**PROBLEM DETAILS:** Please copy the lines below, exactly as they are, from the one with "Video frames at" through the one with "[9:14.60-9:15.64]", and leave out the pictures.

**INFORMATION PROVIDED:**
==============================

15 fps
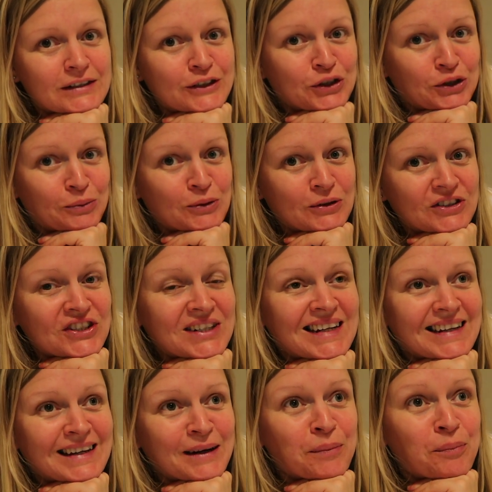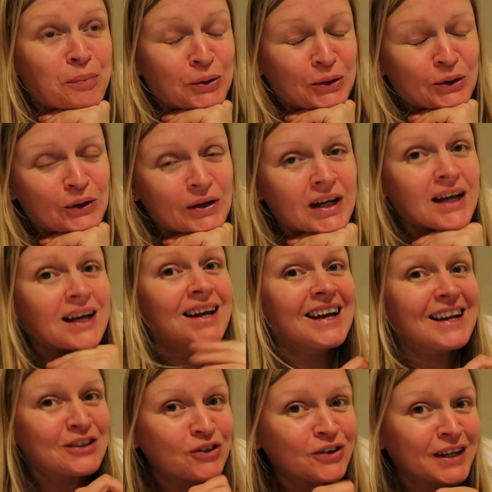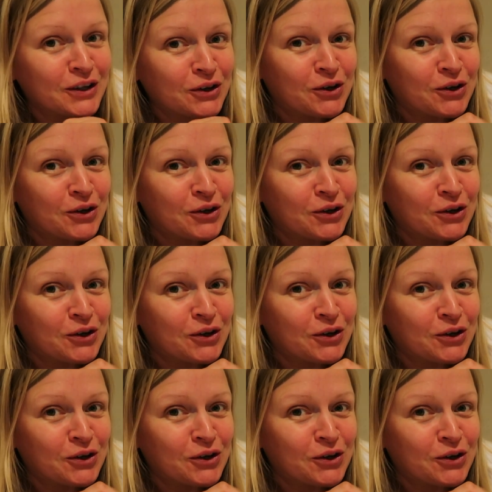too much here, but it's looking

==============================

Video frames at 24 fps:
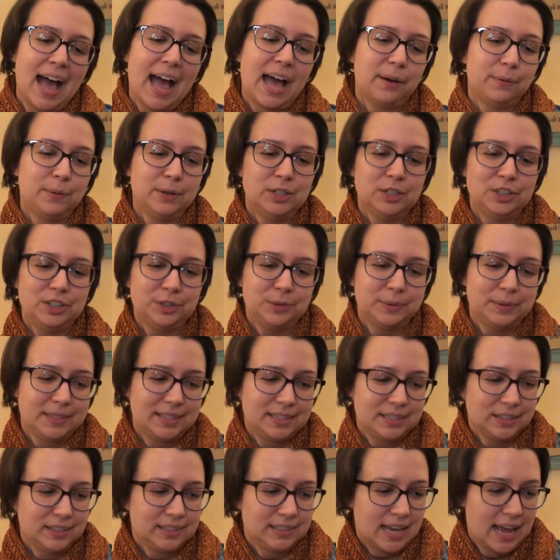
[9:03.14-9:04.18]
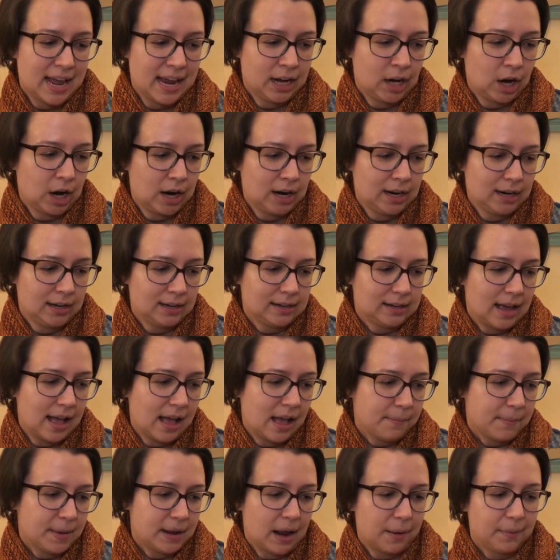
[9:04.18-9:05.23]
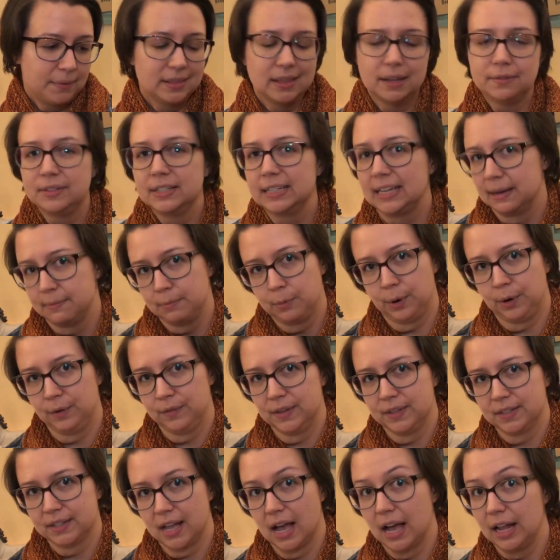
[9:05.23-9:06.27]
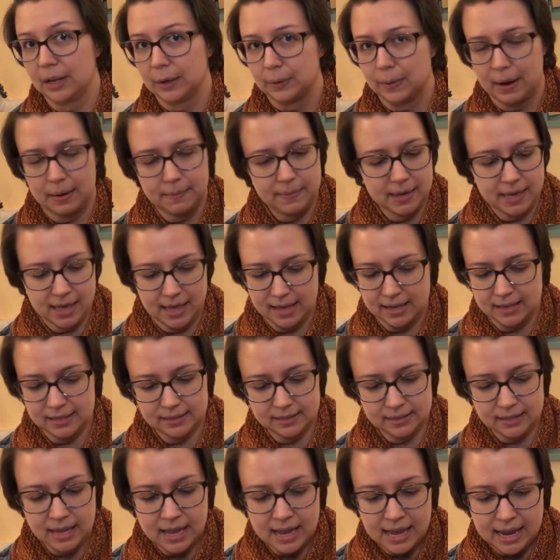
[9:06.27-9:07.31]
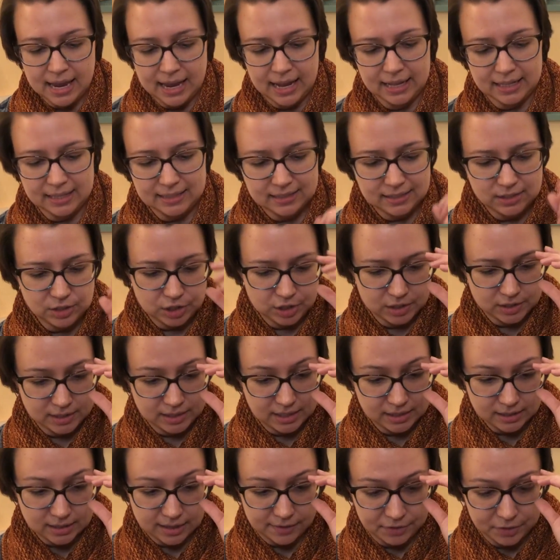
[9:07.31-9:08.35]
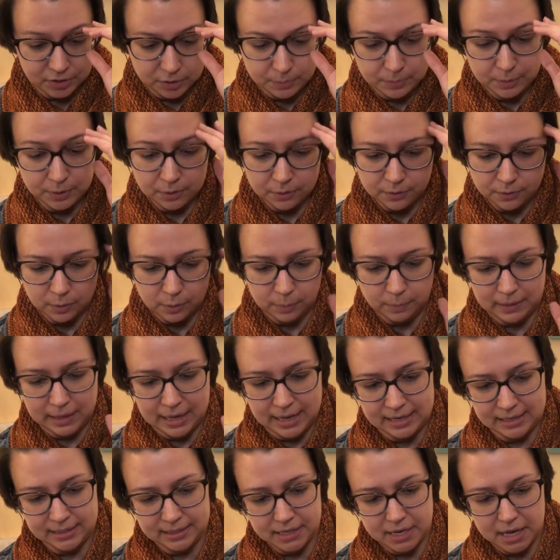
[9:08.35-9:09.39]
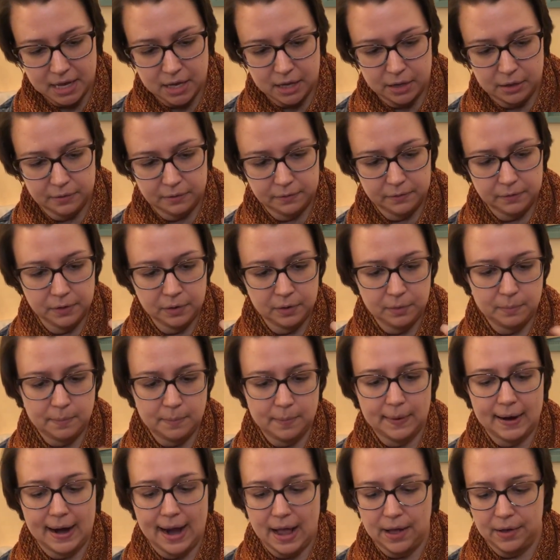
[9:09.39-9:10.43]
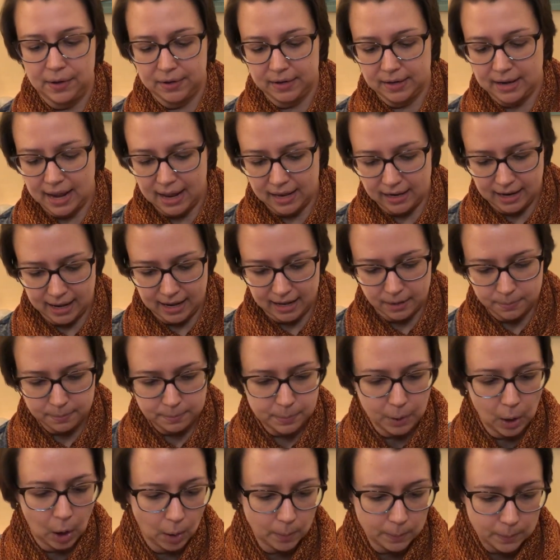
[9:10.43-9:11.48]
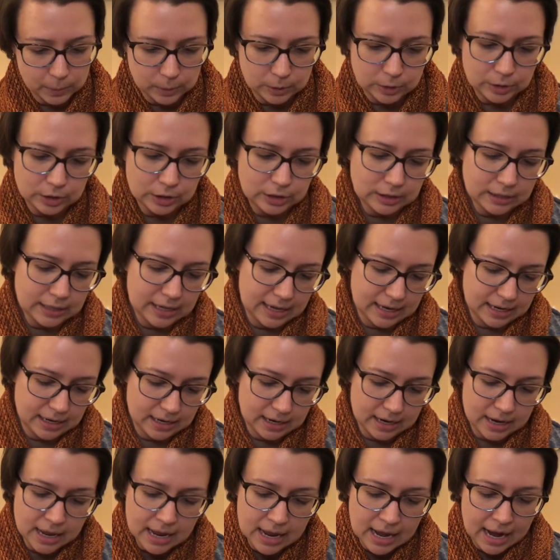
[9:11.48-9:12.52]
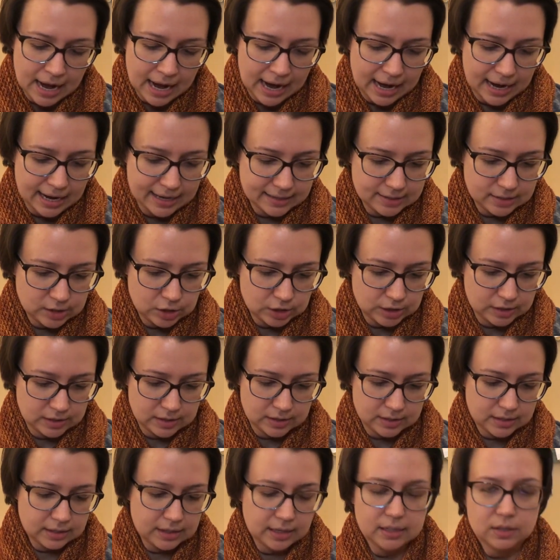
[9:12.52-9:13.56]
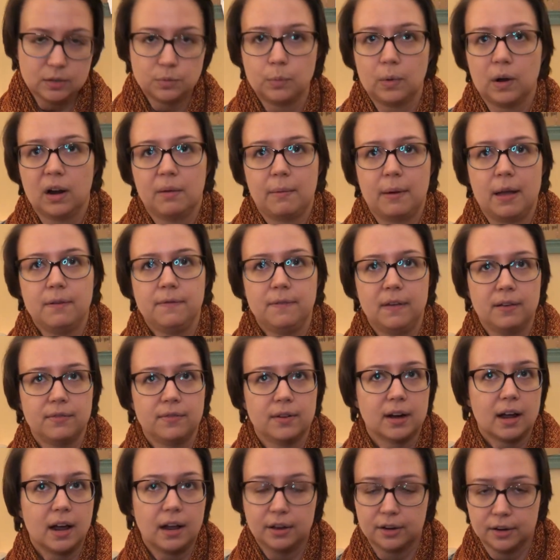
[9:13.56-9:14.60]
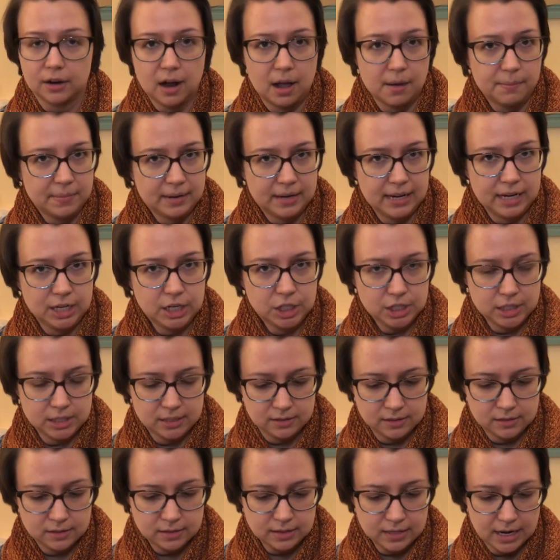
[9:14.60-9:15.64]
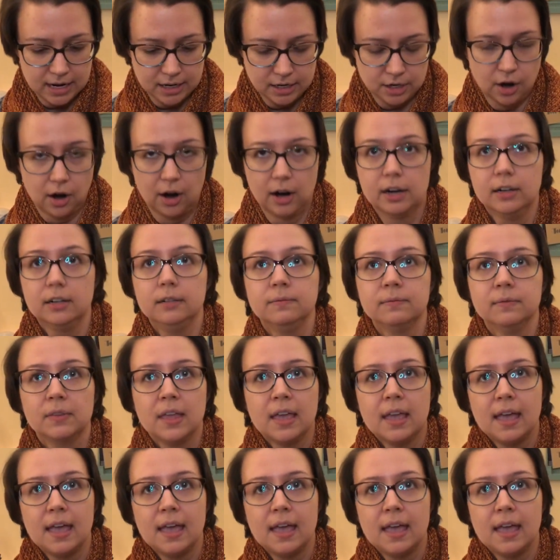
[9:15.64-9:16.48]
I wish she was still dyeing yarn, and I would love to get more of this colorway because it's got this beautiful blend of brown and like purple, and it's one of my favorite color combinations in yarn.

==============================

**TASK RESPONSE:**
Video frames at 24 fps:
[9:03.14-9:04.18]
[9:04.18-9:05.23]
[9:05.23-9:06.27]
[9:06.27-9:07.31]
[9:07.31-9:08.35]
[9:08.35-9:09.39]
[9:09.39-9:10.43]
[9:10.43-9:11.48]
[9:11.48-9:12.52]
[9:12.52-9:13.56]
[9:13.56-9:14.60]
[9:14.60-9:15.64]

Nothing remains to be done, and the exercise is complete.